Denise Jacqueline Smith MBE

Personal information
- Nationality: British
- Born: United Kingdom

Sport
- Country: Great Britain
- Sport: Ice sledge speed racing

Medal record
Women's ice sledge speed racing
Representing Great Britain
Winter Paralympic Games
| Silver medal – second place | 1984 Innsbruck | 100 m - gr I |
| Silver medal – second place | 1984 Innsbruck | 300 m - gr I |
| Silver medal – second place | 1984 Innsbruck | 500 m - gr I |
London Marathon
| Gold medal – first place | 1983 London | Women's |

= Denise Smith =

British wheelchair racer

Denise Jacqueline Smith (1954-2020) was a British wheelchair athlete.
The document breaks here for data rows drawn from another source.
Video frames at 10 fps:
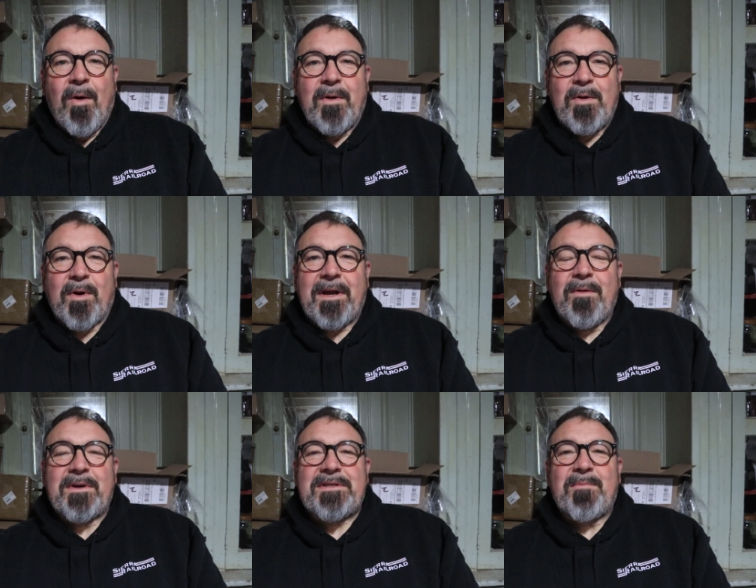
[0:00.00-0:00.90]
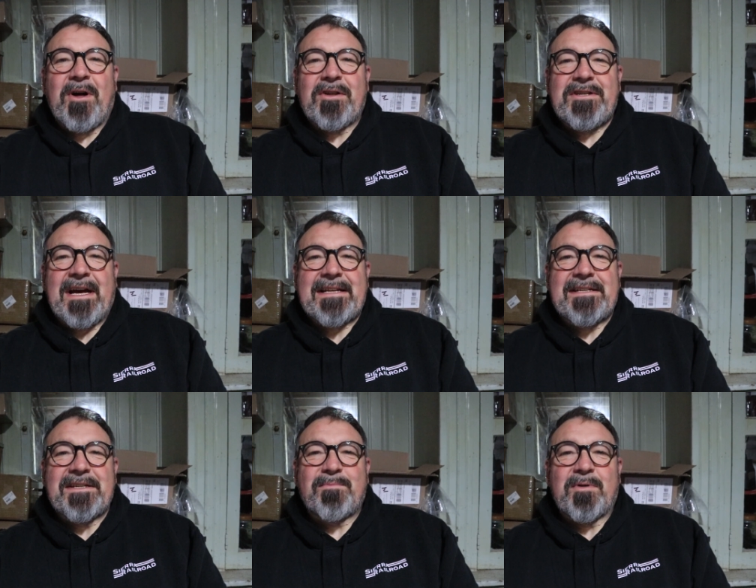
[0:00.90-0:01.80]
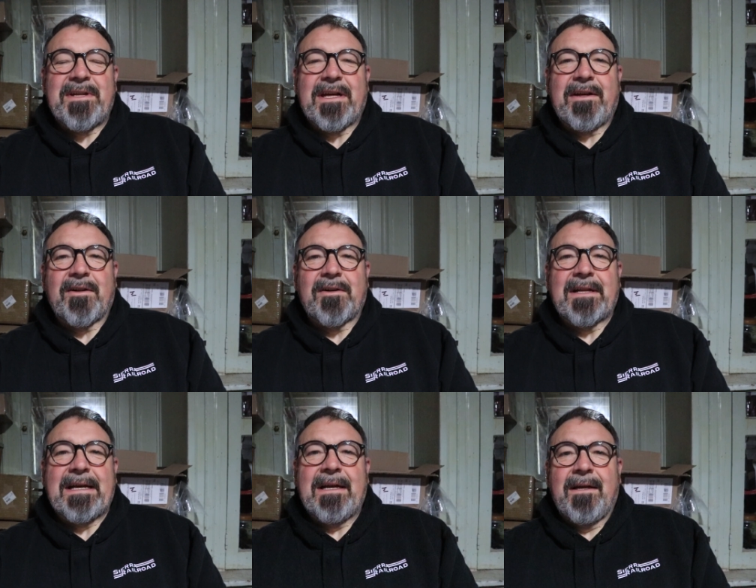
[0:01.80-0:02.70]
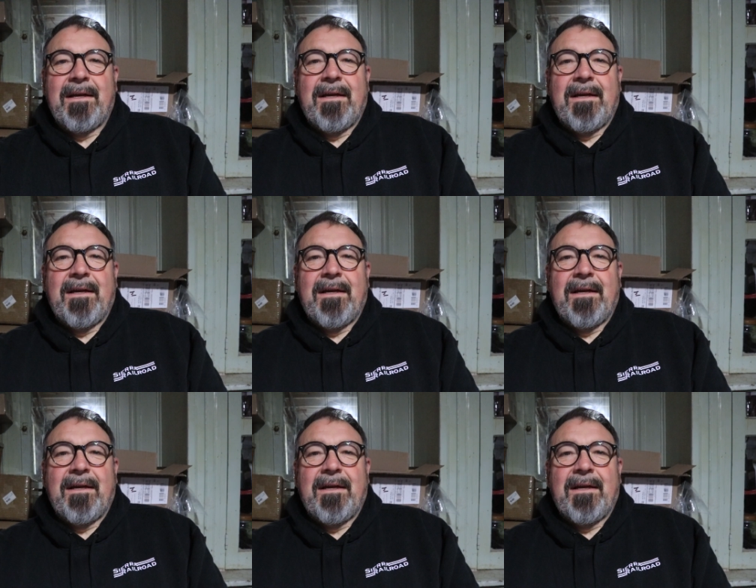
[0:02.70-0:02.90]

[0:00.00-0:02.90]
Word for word: when you're working with small chassis, particularly,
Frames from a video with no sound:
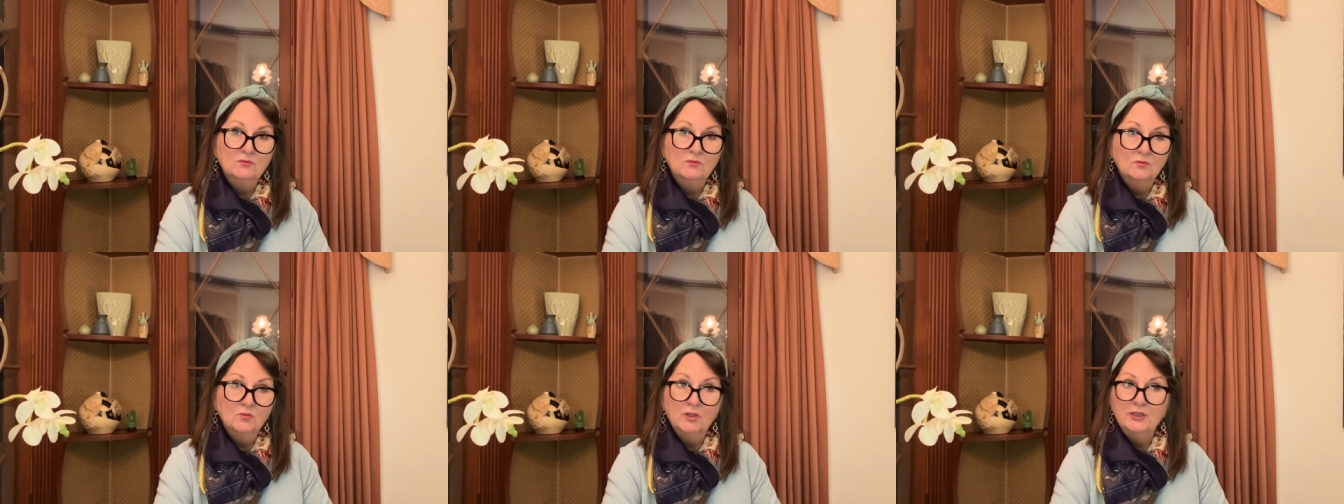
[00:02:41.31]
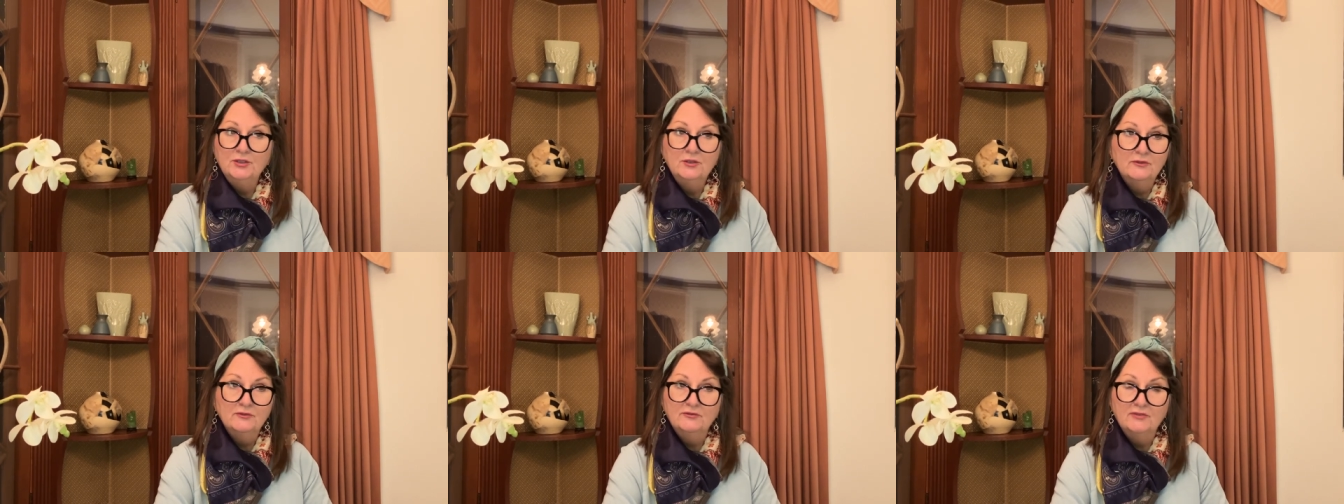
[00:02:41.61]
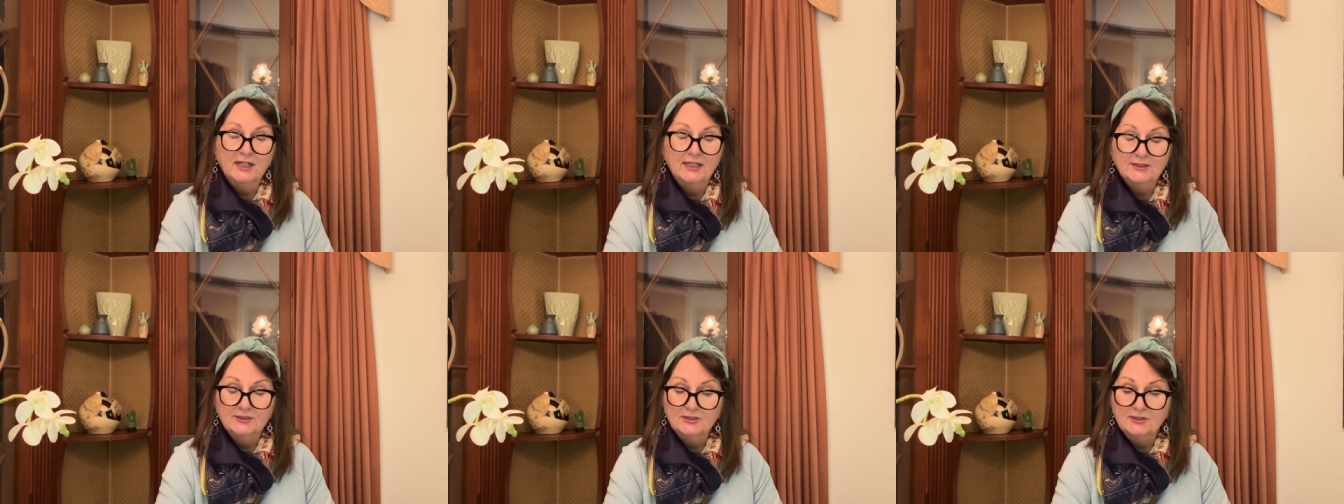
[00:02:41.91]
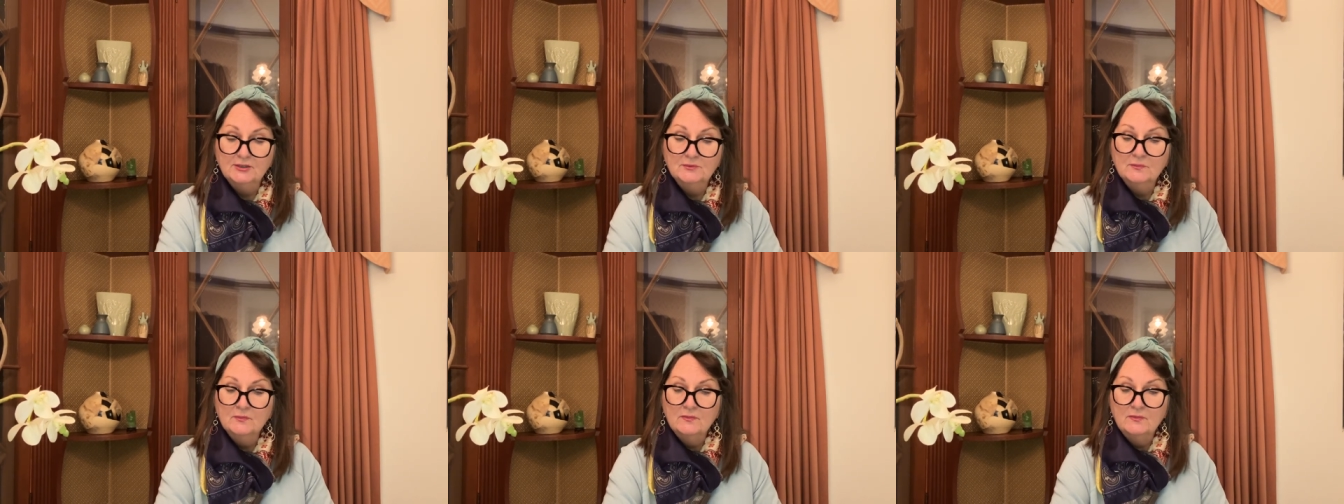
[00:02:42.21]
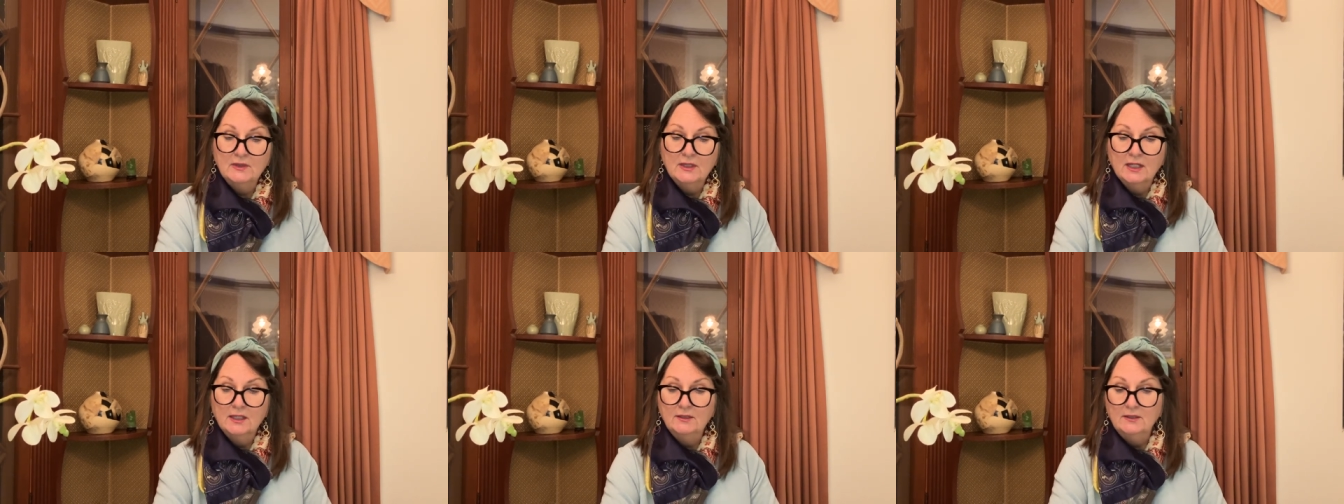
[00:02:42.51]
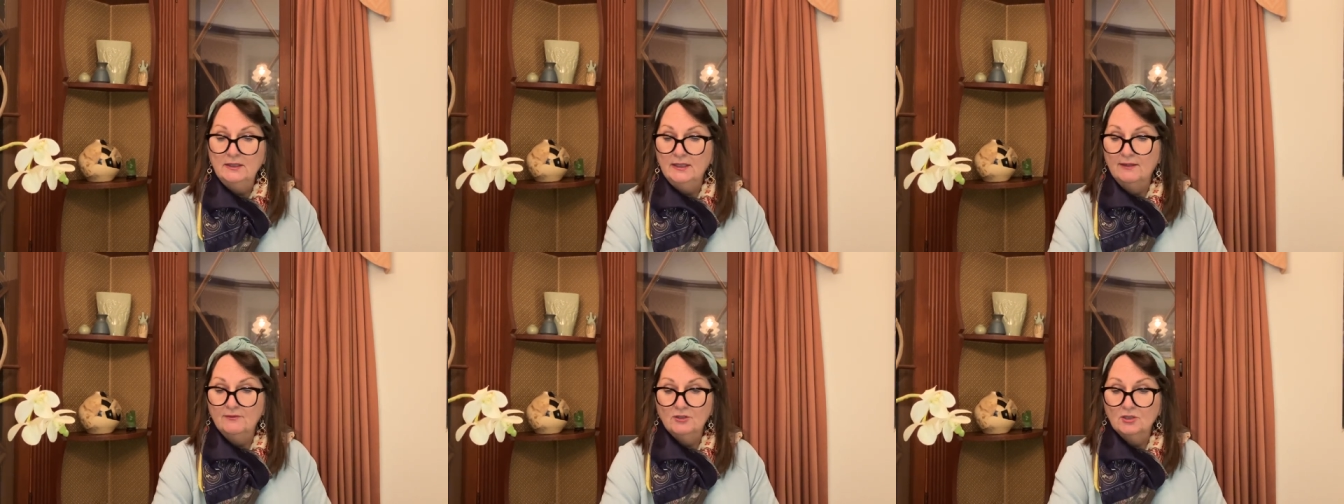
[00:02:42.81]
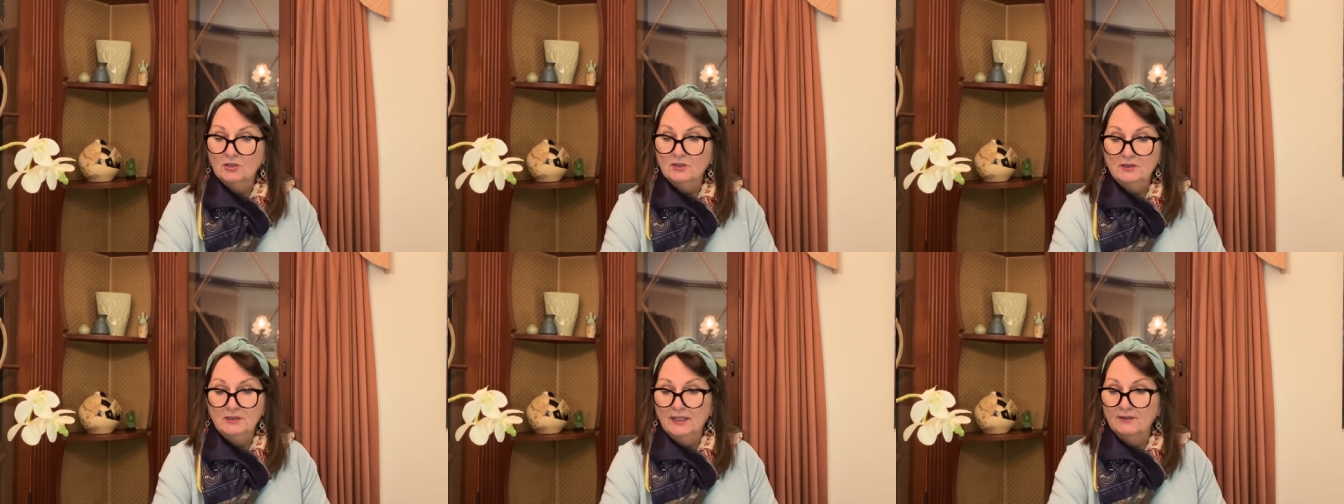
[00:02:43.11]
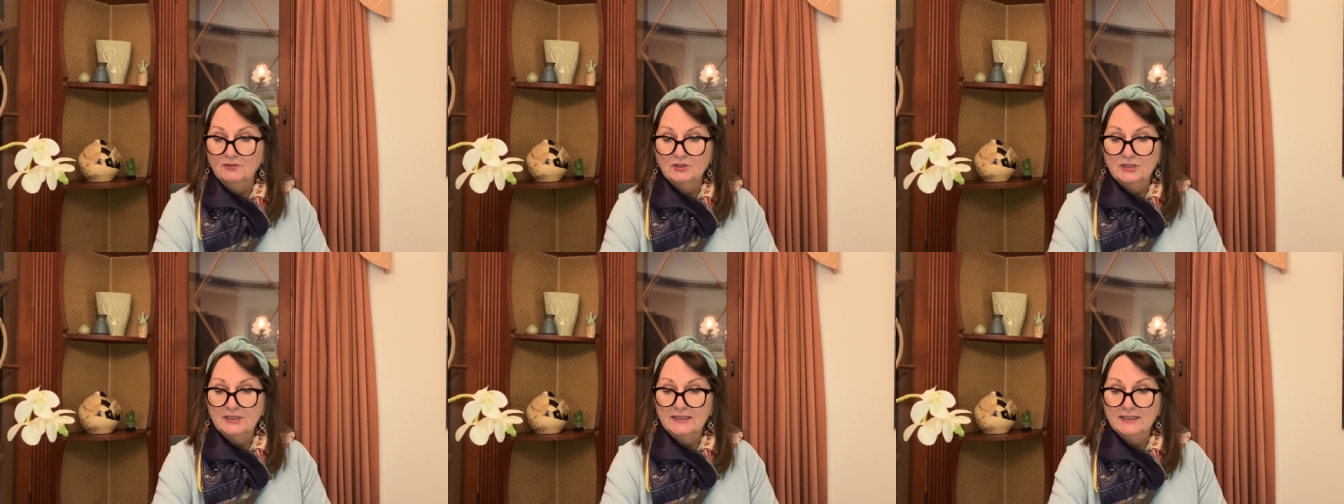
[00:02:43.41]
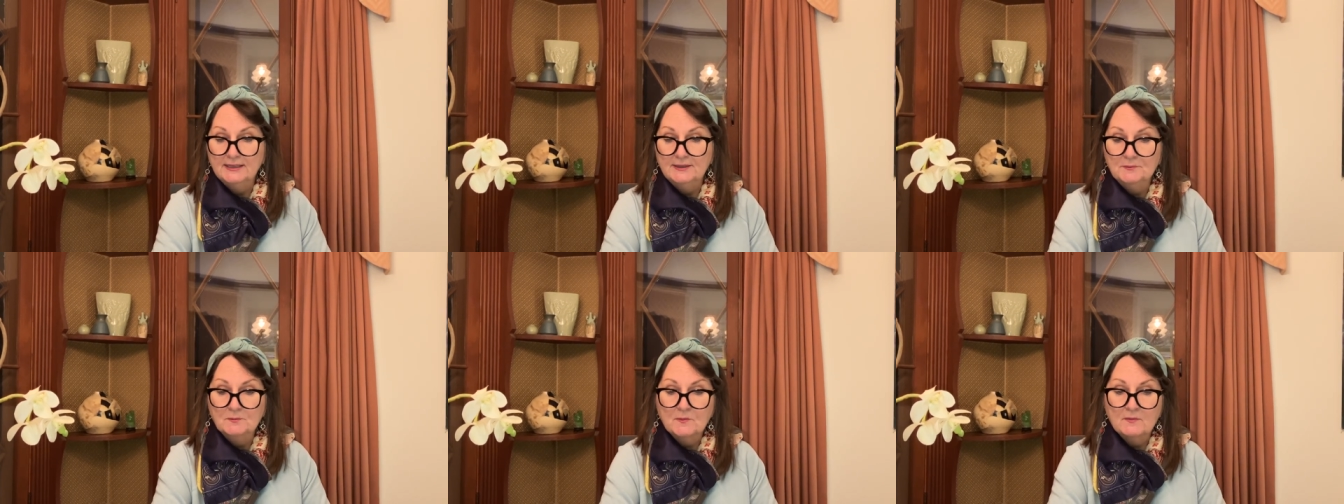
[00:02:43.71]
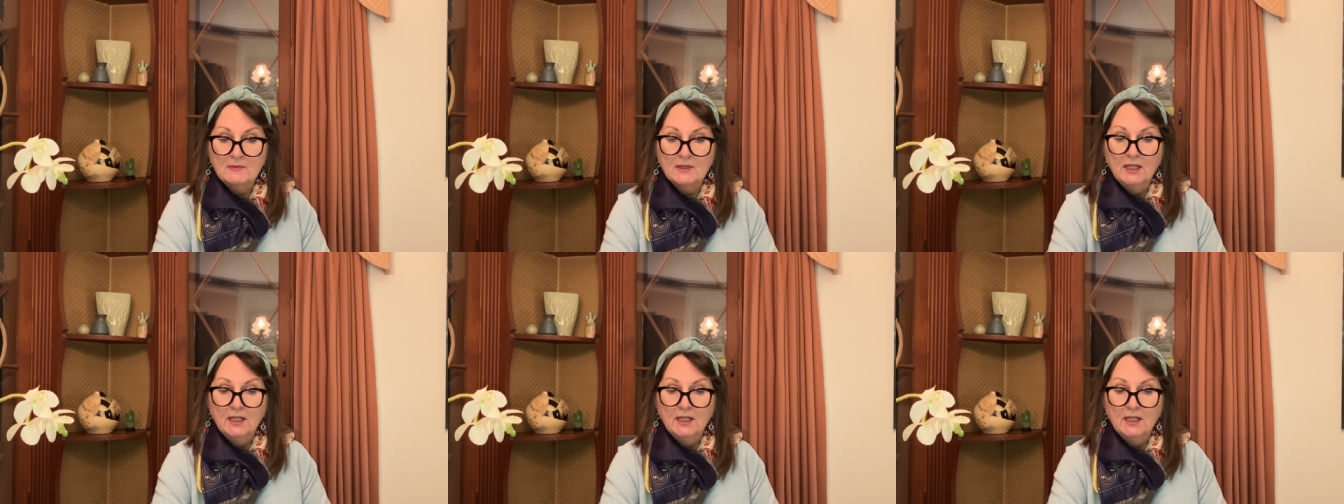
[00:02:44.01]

what her father never, never did.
A Paralympian and longtime wheelchair athlete, Smith won the inaugural London Marathon wheelchair race in a time of 4:29:03. She competed in ice sledge speed racing at the 1984 Winter Paralympics and won three silver medals in the 100, 300, and 500 metre grade I events.

Smith was the Sunday Times Sportswoman of the Year 1990.

Smith was appointed Member of the Order of the British Empire (MBE) in the 1993 New Year Honours for service to sport for disabled people.